Un autodafé, c'est d'abord un actus fidei, un acte de foi.
Mais comme l'inquisition ne donnait guère de choix dans la foi et finissait par brûler toute suspicion, le feu pour purification, expiation...l’autodafé est devenu destruction.
On connaît peu Diego de Landa, un moine franciscain envoyé évangéliser le Yucatán, qui fit brûler d'inestimables Codex Mayas en 1524, comme si effacer la mémoire modifiait le cœur...
On connaît plus le grand autodafé du 10 mai 1933 à Berlin, brûler les ouvrages des grands auteurs juifs pour nier leur contribution à l'humanité, tenter d'effacer tout ce qu'on pourrait devoir à l'autre et se purifier de ces odieuses pensées... Jeter des livres au feu en criant des hourras, cracher encore pour attiser les flammes, et Goebbels très fier qui annonce l'avènement d'un nouveau monde, sans souillures....
Je suis allée à Berlin.
J'ai posé mes pieds à l'endroit...
Au milieu des pavés, un mètre carré vitré, une bibliothèque, virginale, vide...

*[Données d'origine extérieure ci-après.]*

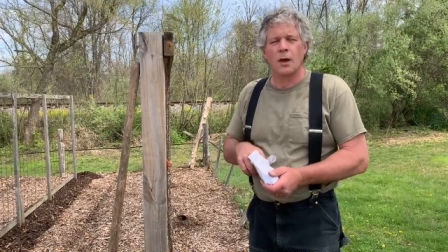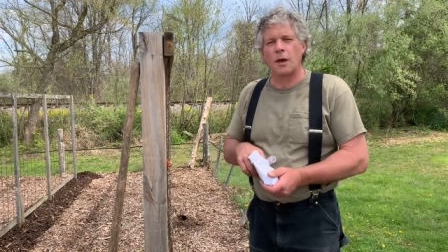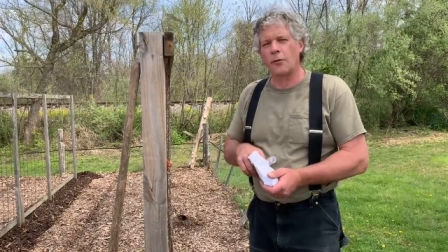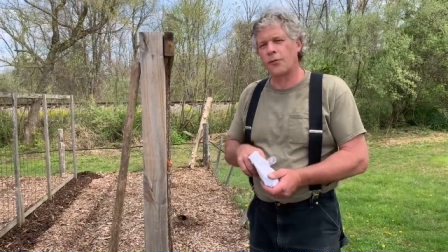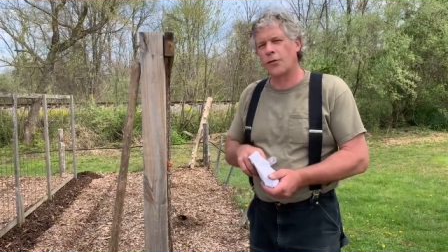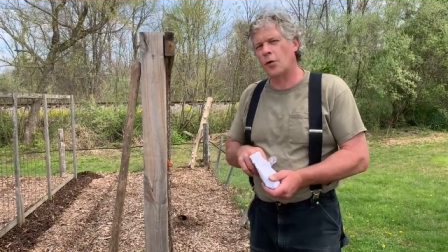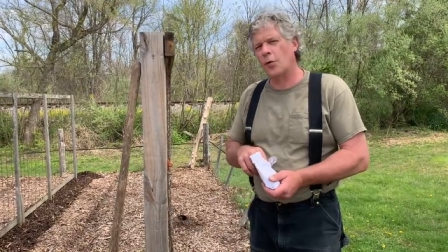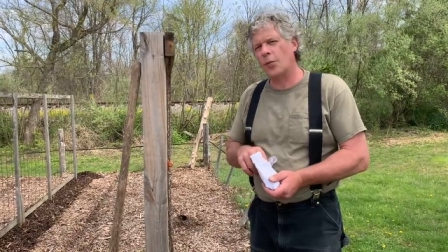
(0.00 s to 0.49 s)

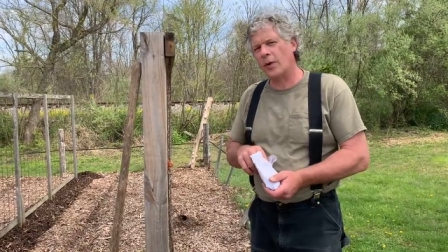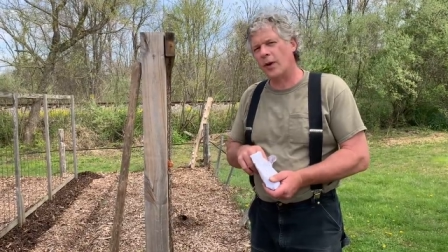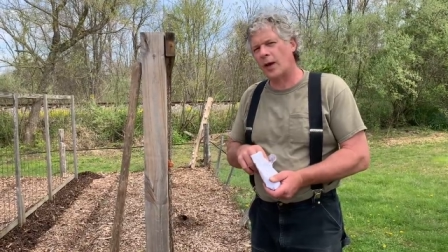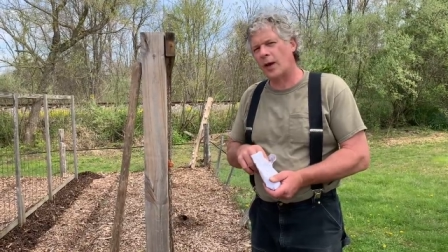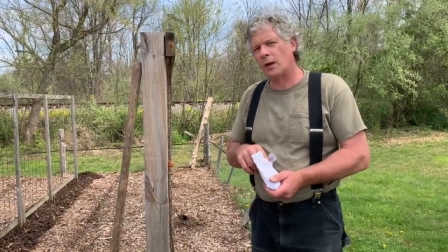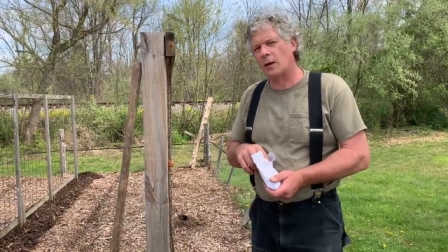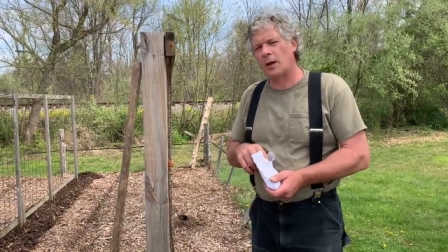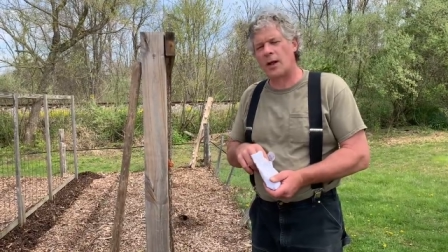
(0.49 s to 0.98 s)
If you
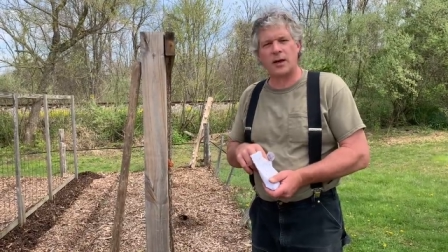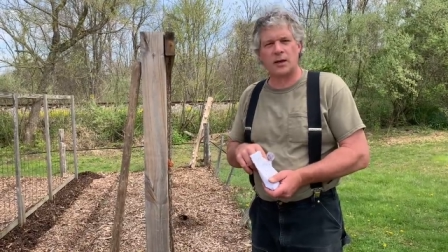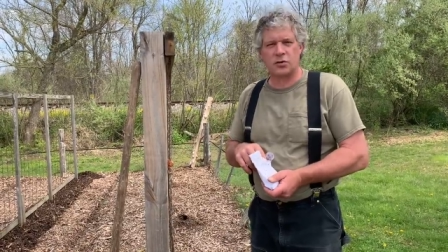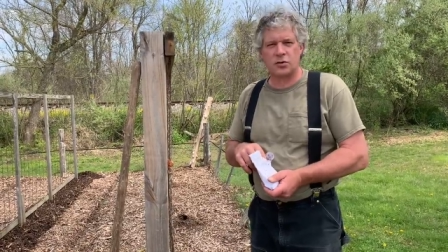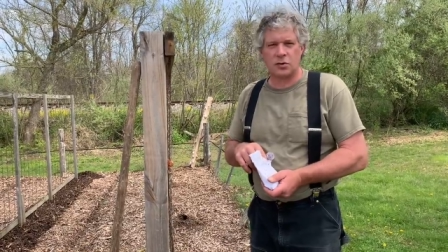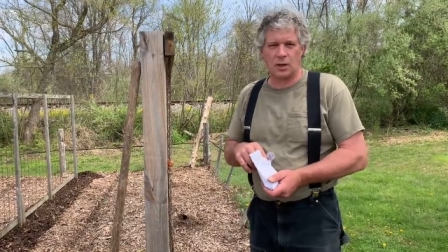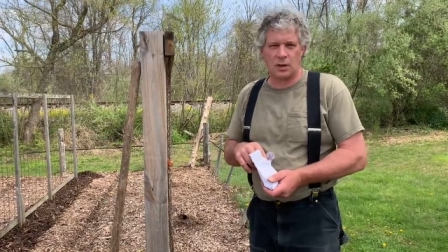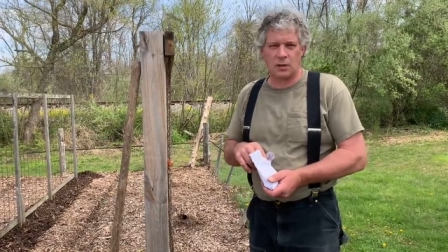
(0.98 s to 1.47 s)
plant
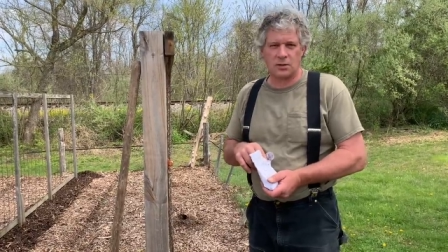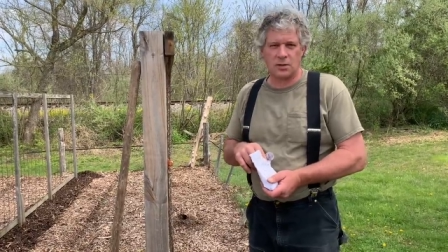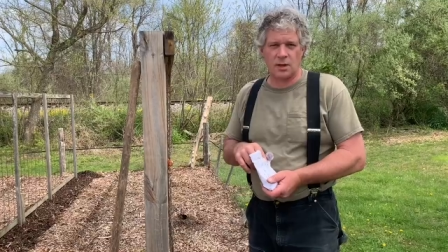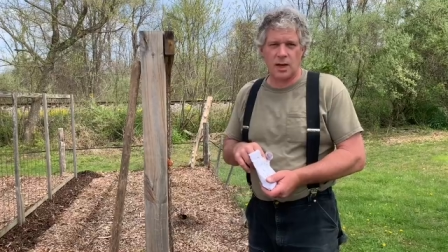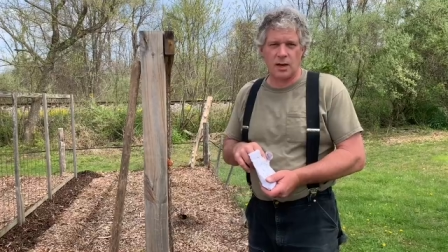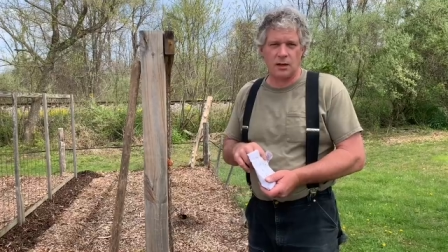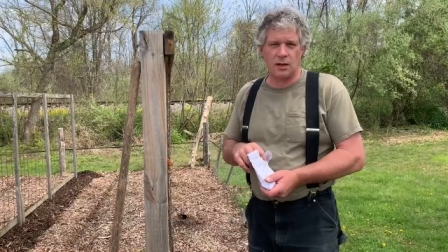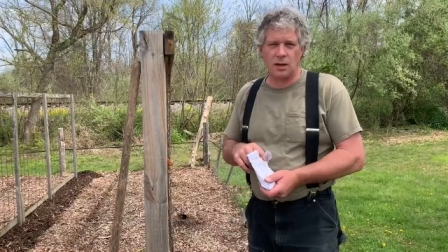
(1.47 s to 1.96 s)
lettuce seeds
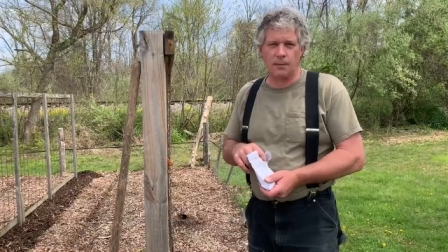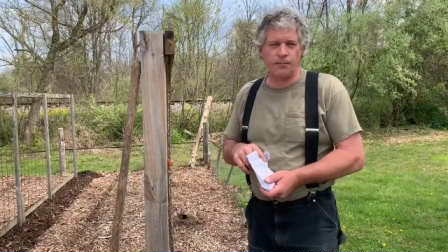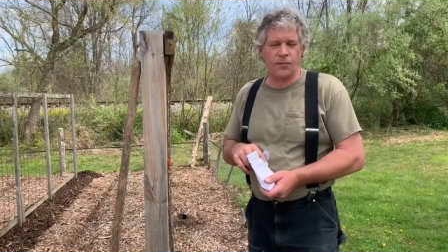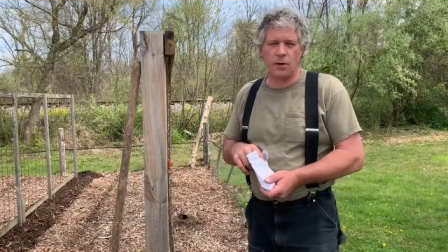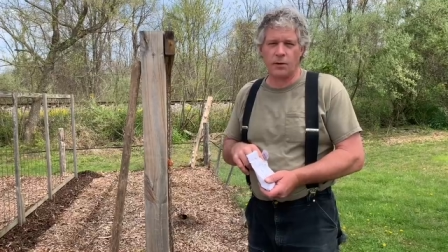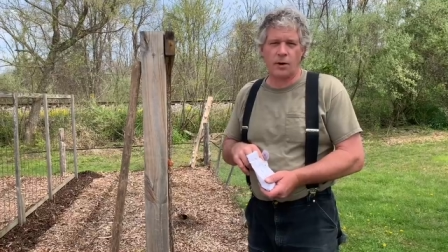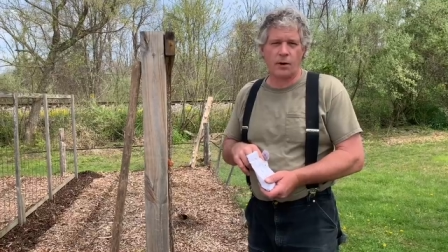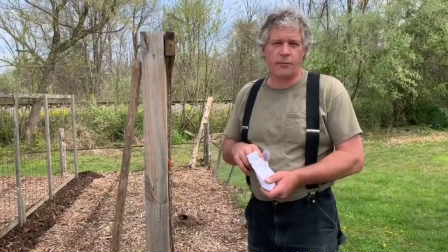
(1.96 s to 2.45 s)
that deep,
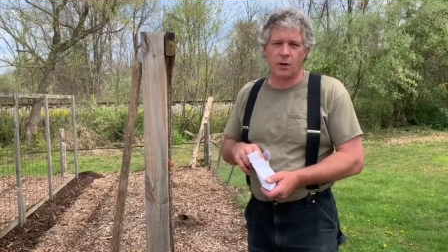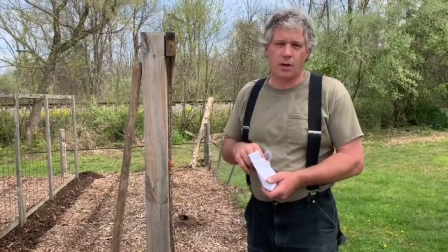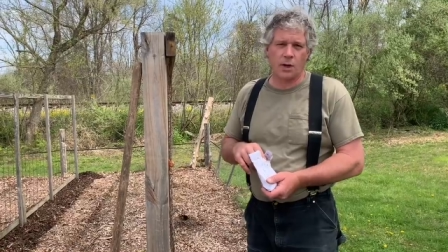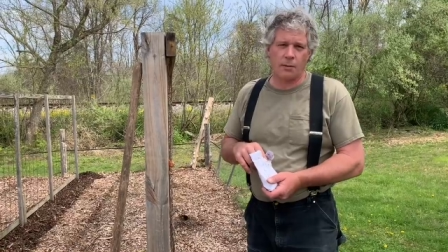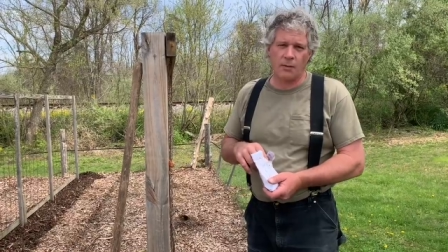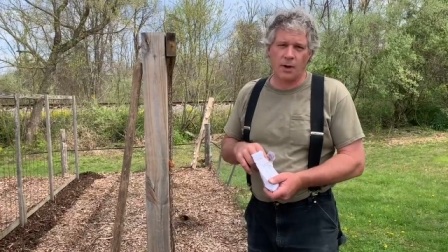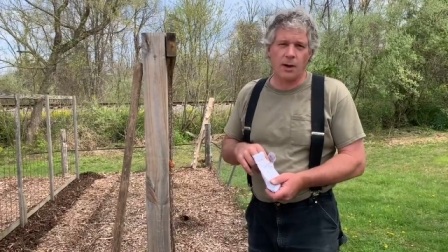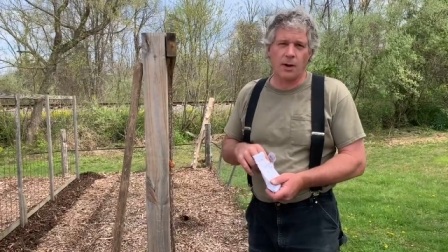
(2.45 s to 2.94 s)
they'll never
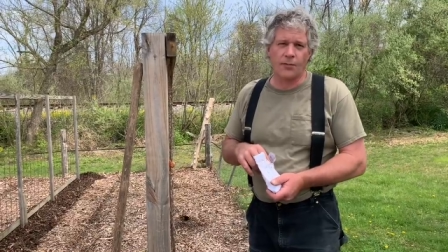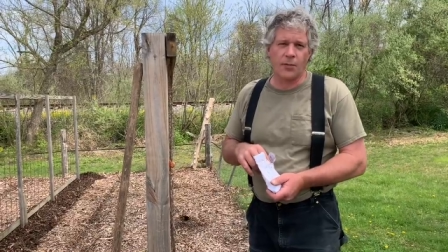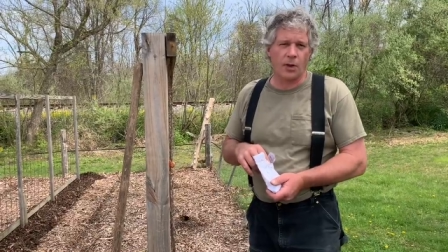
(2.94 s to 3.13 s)
come up.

Et une plaque de cuivre où l'on peut lire la citation prémonitoire de Heine
« Dort, wo man Bücher verbrennt, verbrennt man am Ende auch Menschen ».
Comment imaginer, en 1820, que là où on brûle des livres, on finira par brûler des hommes ?

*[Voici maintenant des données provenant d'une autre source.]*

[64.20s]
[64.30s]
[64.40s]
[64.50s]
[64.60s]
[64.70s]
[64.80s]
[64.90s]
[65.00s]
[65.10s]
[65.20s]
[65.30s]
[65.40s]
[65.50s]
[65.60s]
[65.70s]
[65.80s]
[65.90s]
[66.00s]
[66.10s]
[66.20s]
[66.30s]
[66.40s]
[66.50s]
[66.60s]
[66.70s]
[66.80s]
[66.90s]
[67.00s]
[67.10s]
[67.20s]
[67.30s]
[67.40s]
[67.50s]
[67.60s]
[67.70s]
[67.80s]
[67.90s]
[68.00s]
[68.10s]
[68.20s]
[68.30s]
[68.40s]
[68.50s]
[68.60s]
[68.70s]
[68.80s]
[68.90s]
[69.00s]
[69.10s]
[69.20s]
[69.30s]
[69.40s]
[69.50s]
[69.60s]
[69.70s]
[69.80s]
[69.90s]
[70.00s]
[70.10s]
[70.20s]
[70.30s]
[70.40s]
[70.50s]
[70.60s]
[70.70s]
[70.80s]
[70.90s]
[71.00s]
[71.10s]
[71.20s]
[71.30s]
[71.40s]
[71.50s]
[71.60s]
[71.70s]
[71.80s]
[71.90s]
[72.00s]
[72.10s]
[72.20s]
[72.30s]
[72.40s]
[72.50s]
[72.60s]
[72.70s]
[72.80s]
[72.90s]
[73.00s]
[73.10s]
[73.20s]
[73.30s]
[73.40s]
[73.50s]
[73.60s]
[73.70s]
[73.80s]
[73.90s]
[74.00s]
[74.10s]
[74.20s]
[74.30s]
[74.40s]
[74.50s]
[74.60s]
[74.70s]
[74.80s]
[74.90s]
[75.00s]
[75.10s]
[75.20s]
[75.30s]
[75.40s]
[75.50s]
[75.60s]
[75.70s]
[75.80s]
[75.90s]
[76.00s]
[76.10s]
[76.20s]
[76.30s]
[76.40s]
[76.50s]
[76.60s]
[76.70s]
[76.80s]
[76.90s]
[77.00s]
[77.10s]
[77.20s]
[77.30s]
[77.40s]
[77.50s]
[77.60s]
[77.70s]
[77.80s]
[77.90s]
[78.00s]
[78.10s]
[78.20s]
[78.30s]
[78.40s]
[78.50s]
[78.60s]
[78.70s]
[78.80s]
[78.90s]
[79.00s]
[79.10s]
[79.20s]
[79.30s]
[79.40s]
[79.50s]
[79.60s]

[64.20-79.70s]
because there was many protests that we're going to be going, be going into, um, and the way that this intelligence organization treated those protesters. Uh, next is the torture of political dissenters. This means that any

Je ne vais pas revenir sur la barbarie, sur l'extermination.
Pour moi, brûler un livre, comme brûler un drapeau, c'est plus qu'un symbole, c'est pour moi d'une violence inouie, non par la douleur physique, mais par les objectifs du geste : nier l'autre, l'effacer, tenter de se purifier...
Les pieds à l'endroit, je regarde autour de moi, dans le froid de l'hiver tout est calme, propre, la vie ne s'est pas consumée, l'Allemagne s'est relevée.
Et nous n'avons pas oublié.
Je me demande souvent ce qui restera de moi quand je ne serai plus que cendres... Pas grand chose de tangible, rien vraiment de palpable mais de l'inéfable j'espère, de l'inéfaçable, dans le coeur de ceux qui m'ont aimé, que j'ai croisé...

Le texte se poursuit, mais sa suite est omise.